Working with Output Data¶
This tutorial shows you how to open, analyze, and work with the data OPAL produces. Whether you're new to data analysis or just getting started with JSON files, this guide will help you unlock the value in your scraped data.
Opening and Viewing Data Files¶
Opening JSON Files¶
Method 1: Web Browser (Easiest)
1. Find your OPAL output file (e.g., 2024-01-15_Parser1819.json
)
2. Drag and drop it into Chrome, Firefox, or Safari
3. The browser will format it nicely for reading
Method 2: Text Editor - Windows: Right-click → Open with → Notepad - Mac: Right-click → Open with → TextEdit - Better option: Use VS Code, Notepad++, or Sublime Text for syntax highlighting
Method 3: Online JSON Viewers - Go to jsonviewer.stack.hu or jsonformatter.org - Copy and paste your JSON content - Get a formatted, collapsible view
Opening CSV Files (Court Data)¶
Excel or Google Sheets: 1. Double-click the CSV file 2. It opens automatically with columns properly separated 3. Perfect for sorting, filtering, and creating charts
LibreOffice Calc (Free alternative): 1. Open LibreOffice Calc 2. File → Open → Select your CSV file 3. Choose appropriate delimiter (usually comma)

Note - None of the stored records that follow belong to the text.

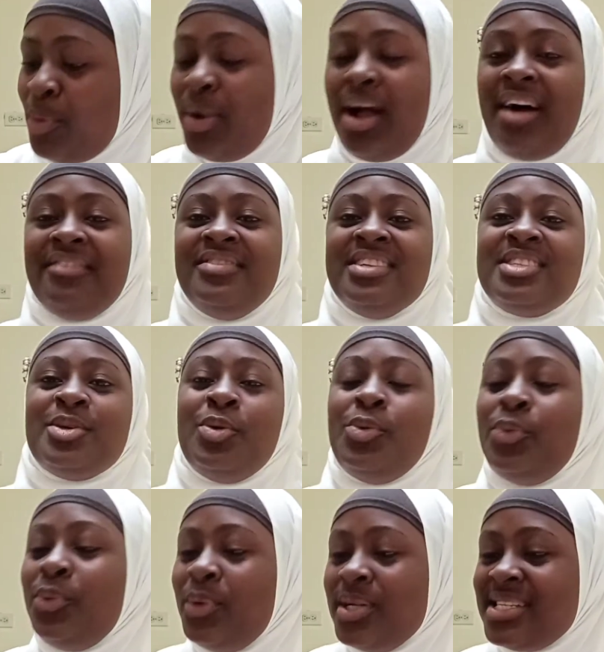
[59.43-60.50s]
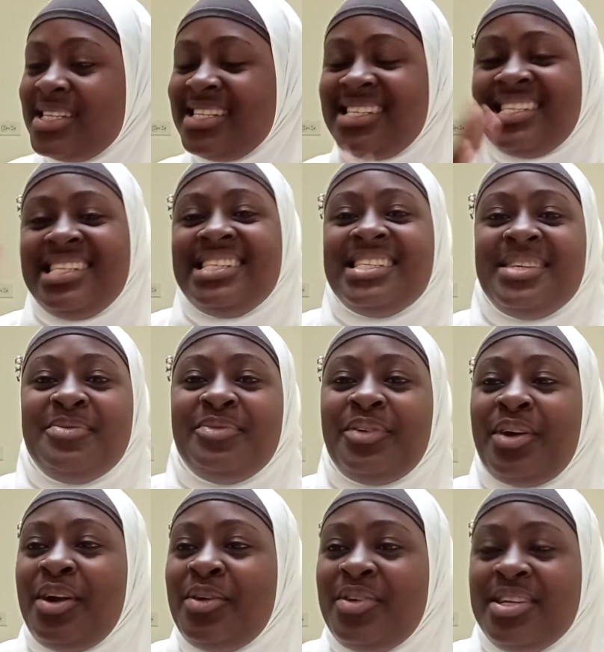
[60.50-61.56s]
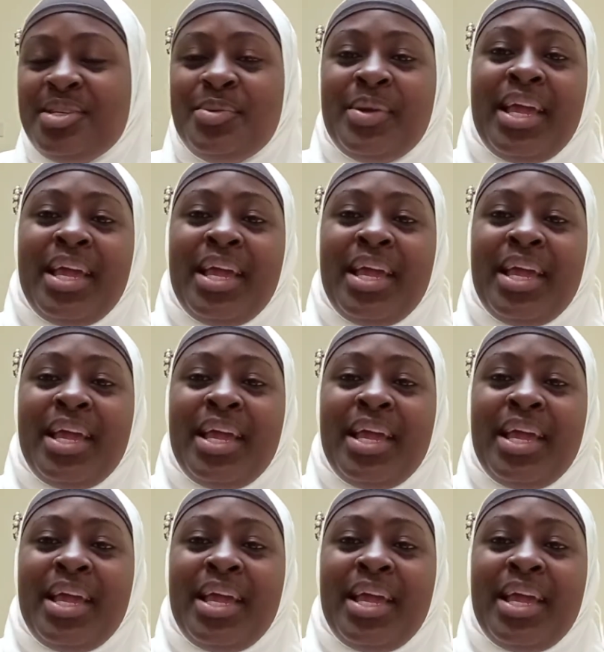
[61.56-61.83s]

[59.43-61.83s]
We have this whole system for a reason.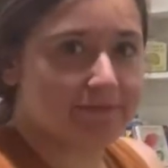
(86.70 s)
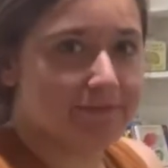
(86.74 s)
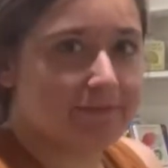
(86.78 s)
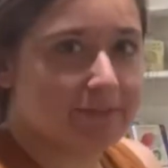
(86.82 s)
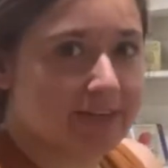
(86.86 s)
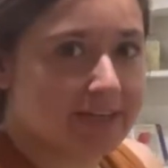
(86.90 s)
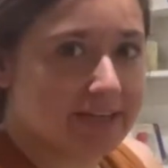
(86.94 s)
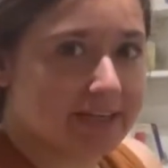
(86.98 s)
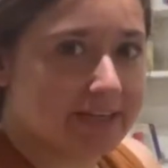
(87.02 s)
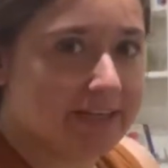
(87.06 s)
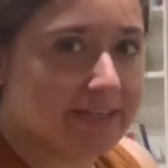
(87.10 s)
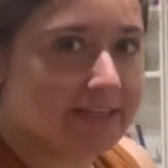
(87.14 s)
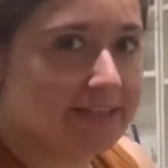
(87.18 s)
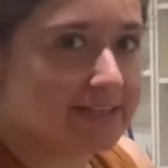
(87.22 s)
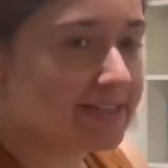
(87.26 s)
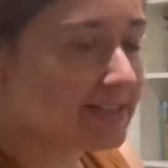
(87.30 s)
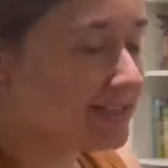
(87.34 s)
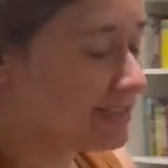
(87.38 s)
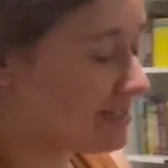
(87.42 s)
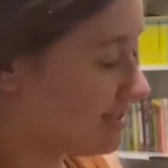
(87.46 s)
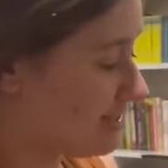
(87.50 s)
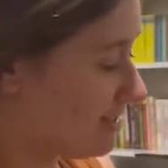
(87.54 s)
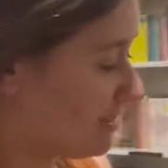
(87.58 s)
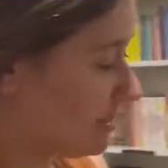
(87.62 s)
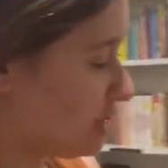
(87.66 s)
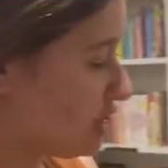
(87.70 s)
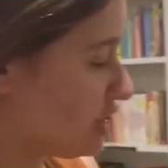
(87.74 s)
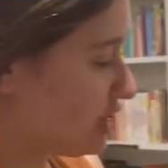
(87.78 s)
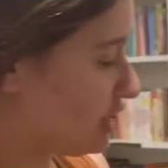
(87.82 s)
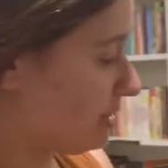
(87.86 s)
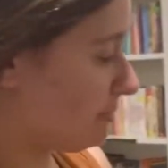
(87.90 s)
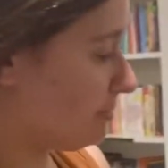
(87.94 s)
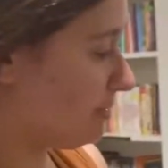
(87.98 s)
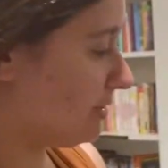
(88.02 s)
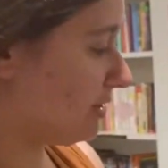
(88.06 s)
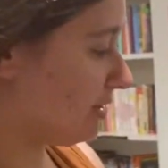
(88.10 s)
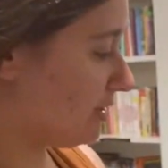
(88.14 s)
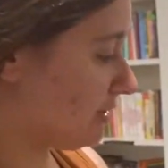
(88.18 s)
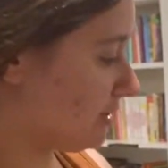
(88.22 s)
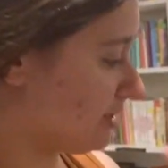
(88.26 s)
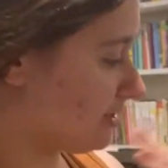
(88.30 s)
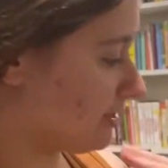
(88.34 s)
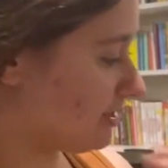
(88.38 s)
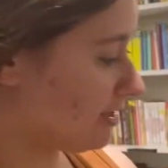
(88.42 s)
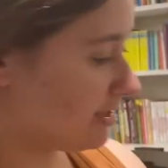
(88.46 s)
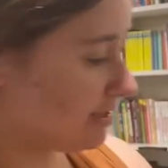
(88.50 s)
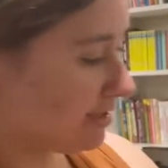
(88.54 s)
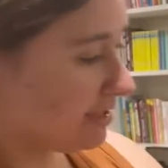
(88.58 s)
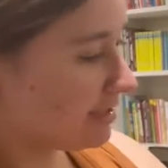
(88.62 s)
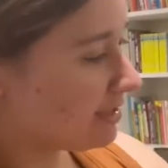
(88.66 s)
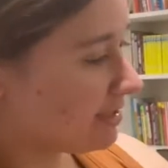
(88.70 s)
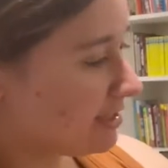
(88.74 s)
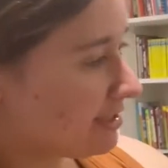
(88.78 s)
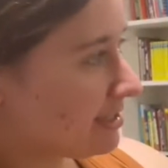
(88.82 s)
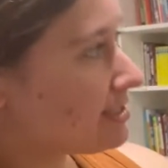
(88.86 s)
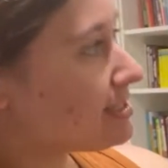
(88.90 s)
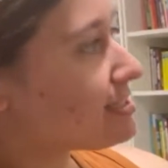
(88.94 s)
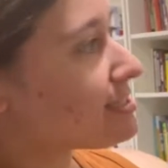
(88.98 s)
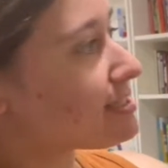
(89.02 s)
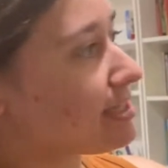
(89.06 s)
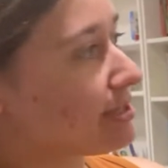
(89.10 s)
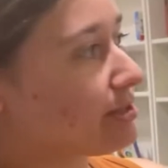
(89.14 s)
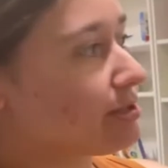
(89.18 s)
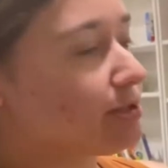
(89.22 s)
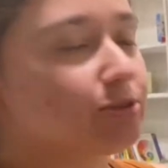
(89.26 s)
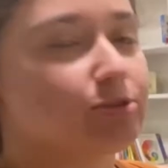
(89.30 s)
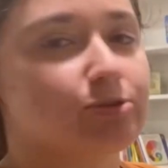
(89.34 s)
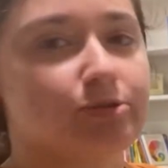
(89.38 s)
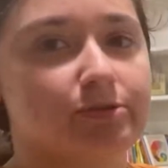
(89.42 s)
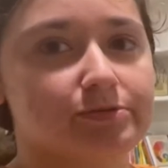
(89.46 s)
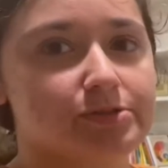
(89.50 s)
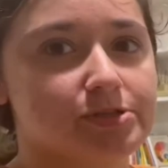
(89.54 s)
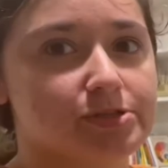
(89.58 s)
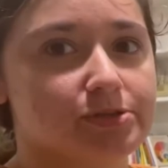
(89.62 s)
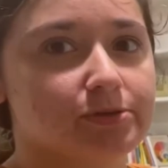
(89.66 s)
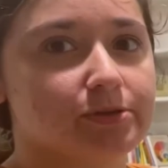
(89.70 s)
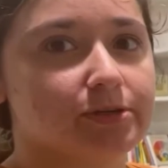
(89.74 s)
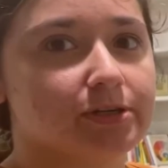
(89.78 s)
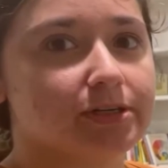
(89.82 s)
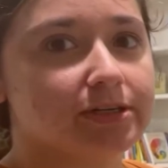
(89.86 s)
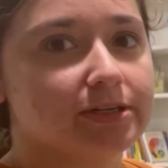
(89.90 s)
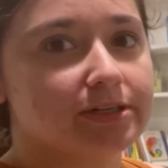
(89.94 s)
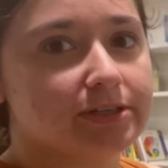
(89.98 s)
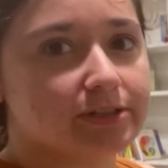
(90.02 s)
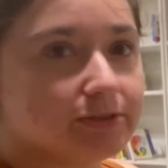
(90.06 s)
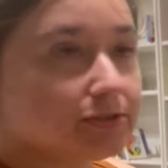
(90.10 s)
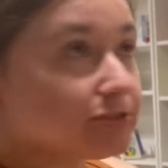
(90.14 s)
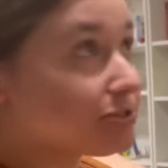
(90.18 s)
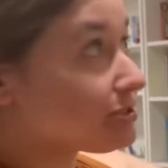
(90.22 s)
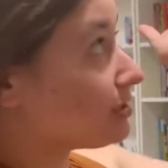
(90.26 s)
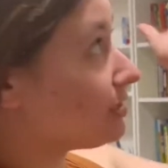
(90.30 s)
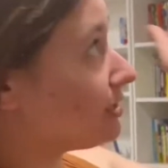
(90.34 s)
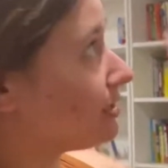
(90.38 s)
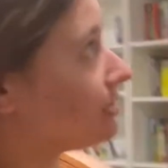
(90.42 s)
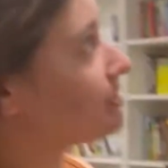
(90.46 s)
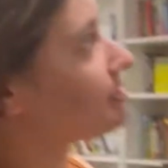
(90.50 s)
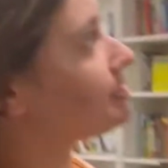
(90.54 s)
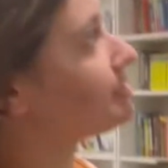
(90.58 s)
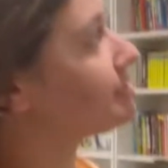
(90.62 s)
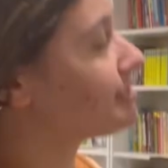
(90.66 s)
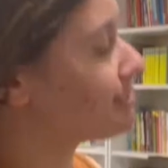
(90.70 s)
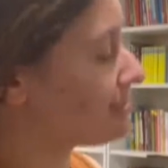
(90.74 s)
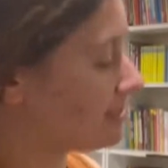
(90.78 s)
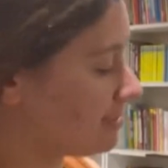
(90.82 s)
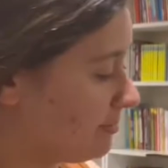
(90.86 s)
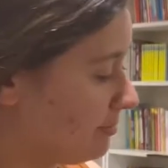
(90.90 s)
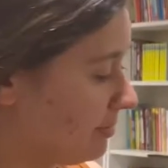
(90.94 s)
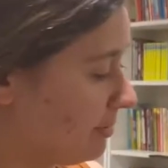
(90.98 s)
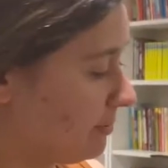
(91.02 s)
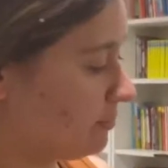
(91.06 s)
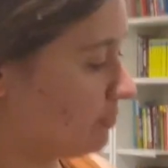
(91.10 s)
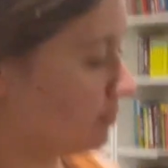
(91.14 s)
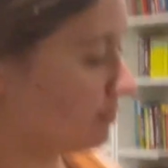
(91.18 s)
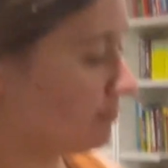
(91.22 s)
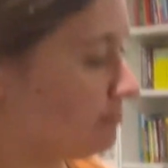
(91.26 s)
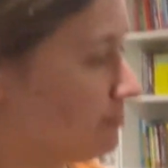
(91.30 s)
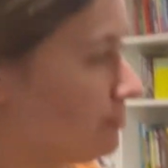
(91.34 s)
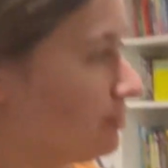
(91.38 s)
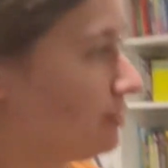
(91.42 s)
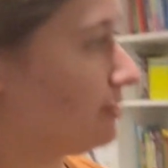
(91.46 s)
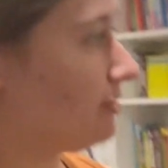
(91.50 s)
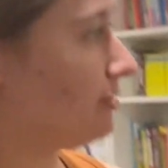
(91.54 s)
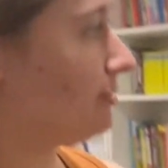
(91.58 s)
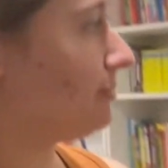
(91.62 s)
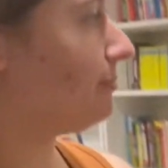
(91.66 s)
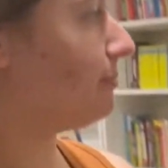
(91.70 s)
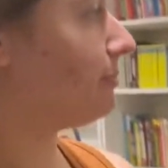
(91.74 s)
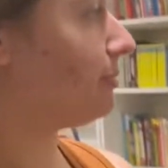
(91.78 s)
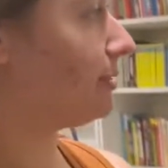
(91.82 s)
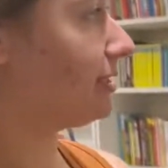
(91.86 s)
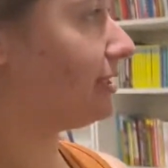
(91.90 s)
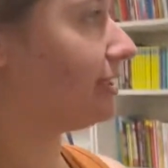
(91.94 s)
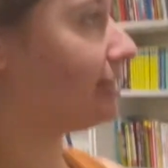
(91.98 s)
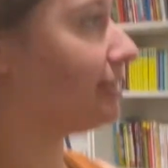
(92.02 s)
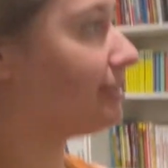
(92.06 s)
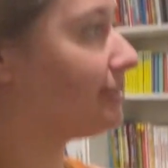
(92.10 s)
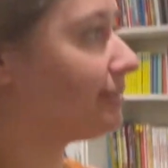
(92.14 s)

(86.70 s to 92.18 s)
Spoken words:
find cheap yarn is at the thrift store. Usually this is a little bit more full, but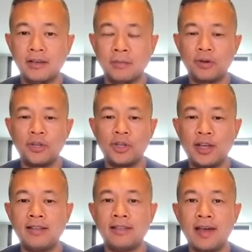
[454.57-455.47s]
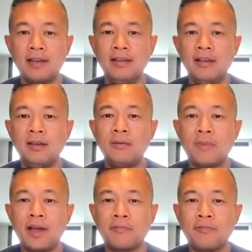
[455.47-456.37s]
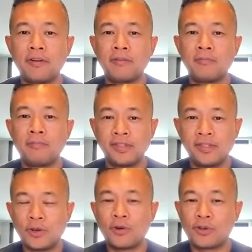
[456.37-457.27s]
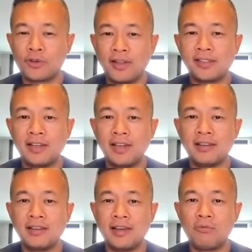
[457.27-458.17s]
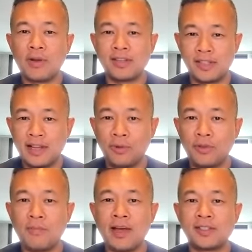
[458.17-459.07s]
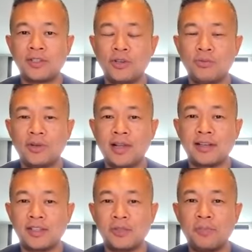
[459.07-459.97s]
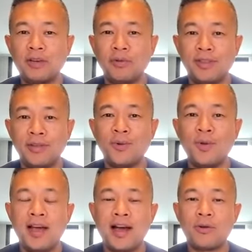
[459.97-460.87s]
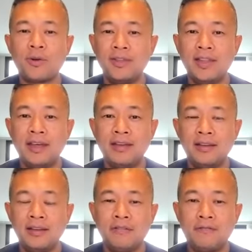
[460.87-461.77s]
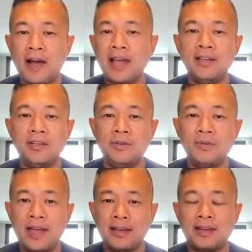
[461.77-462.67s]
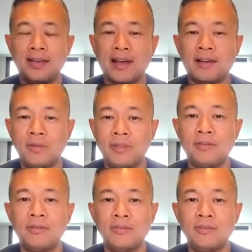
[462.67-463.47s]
I appreciate that. Mike, for business owners listening that resonate with your message and would like to speak with you, how can they find you and connect with you?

Understanding JSON Structure¶
News Article Data Structure¶
{
"articles": [
{
"title": "Article headline here",
"author": "Jane Smith",
"date": "January 15, 2024",
"line_count": 42,
"content": "Full article text..."
}
],
"metadata": {
"source": "https://1819news.com/",
"parser": "Parser1819",
"total_articles": 25,
"scrape_date": "2024-01-15T10:30:45"
}
}
Key Fields Explained:
- articles
: Array containing all scraped articles
- title
: Article headline
- author
: Writer's name (may be "Unknown" if not found)
- date
: Publication date
- line_count
: Number of lines in the article content
- content
: Full article text with line breaks preserved
- metadata
: Information about the scraping process
Court Case Data Structure¶
{
"status": "success",
"total_cases": 150,
"cases": [
{
"court": "Court of Civil Appeals",
"case_number": {
"text": "CL-2024-0001",
"link": "https://publicportal.alappeals.gov/portal/home/case/caseid/CL-2024-0001"
},
"case_title": "Smith v. Jones Construction Company",
"classification": "Appeal",
"filed_date": "01/10/2024",
"status": "Pending"
}
]
}
Key Fields Explained:
- cases
: Array of all court cases found
- court
: Which appeals court
- case_number
: Case ID with clickable link to full details
- case_title
: Full case name (parties involved)
- classification
: Type of legal proceeding
- filed_date
: When the case was submitted
- status
: Current case status
Basic Data Analysis with Python¶
Installing Required Packages¶
# Install data analysis packages (in your virtual environment)
pip install pandas matplotlib jupyter
Loading and Exploring Data¶
import json
import pandas as pd
from datetime import datetime
# Load news data
with open('2024-01-15_Parser1819.json', 'r') as f:
news_data = json.load(f)
# Convert to DataFrame for easier analysis
articles_df = pd.DataFrame(news_data['articles'])
# Basic exploration
print(f"Total articles: {len(articles_df)}")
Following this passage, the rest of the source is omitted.